Content starts

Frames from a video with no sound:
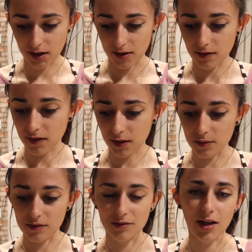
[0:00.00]
cut
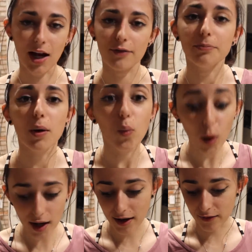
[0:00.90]
those in half, but
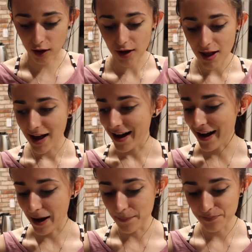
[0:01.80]
whatever.
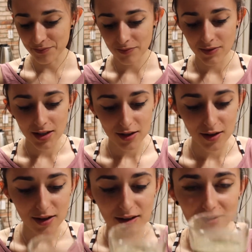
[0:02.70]

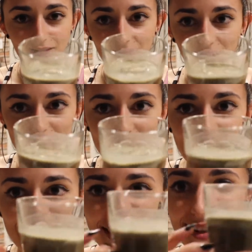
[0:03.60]
As you
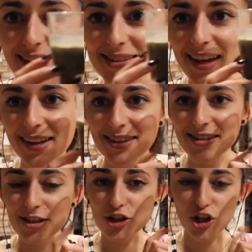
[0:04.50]
can see, it's like,
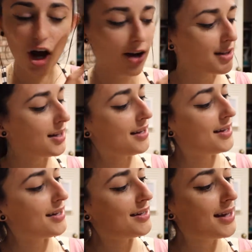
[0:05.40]
this is the chocolate,
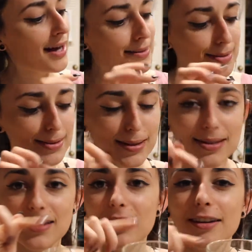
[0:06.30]
and it has this
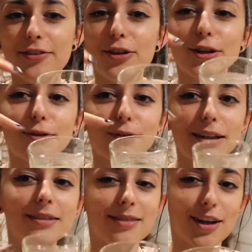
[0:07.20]
like, if you could
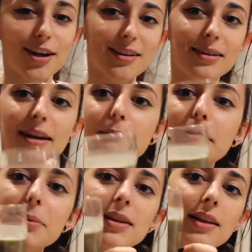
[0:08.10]
really look, like
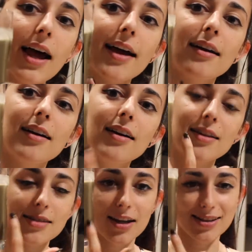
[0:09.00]
maybe in the light,
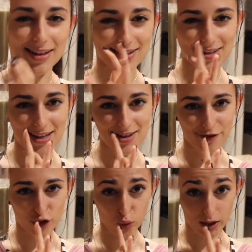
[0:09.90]
it's got this like tint
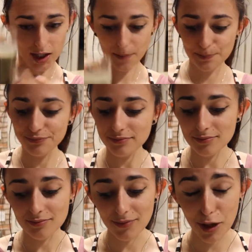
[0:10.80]
of green,
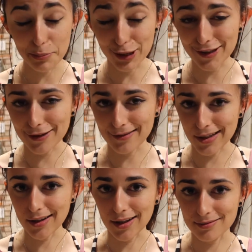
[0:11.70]
but look at the
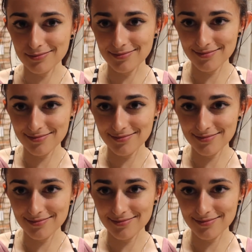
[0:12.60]
vanilla.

Content ends

**REQUIRED ACTION:** Every line of the material above should be repeated exactly, except for the pictures.

**RESULT FOR THIS TASK:**
Frames from a video with no sound:
[0:00.00]
cut
[0:00.90]
those in half, but
[0:01.80]
whatever.
[0:02.70]

[0:03.60]
As you
[0:04.50]
can see, it's like,
[0:05.40]
this is the chocolate,
[0:06.30]
and it has this
[0:07.20]
like, if you could
[0:08.10]
really look, like
[0:09.00]
maybe in the light,
[0:09.90]
it's got this like tint
[0:10.80]
of green,
[0:11.70]
but look at the
[0:12.60]
vanilla.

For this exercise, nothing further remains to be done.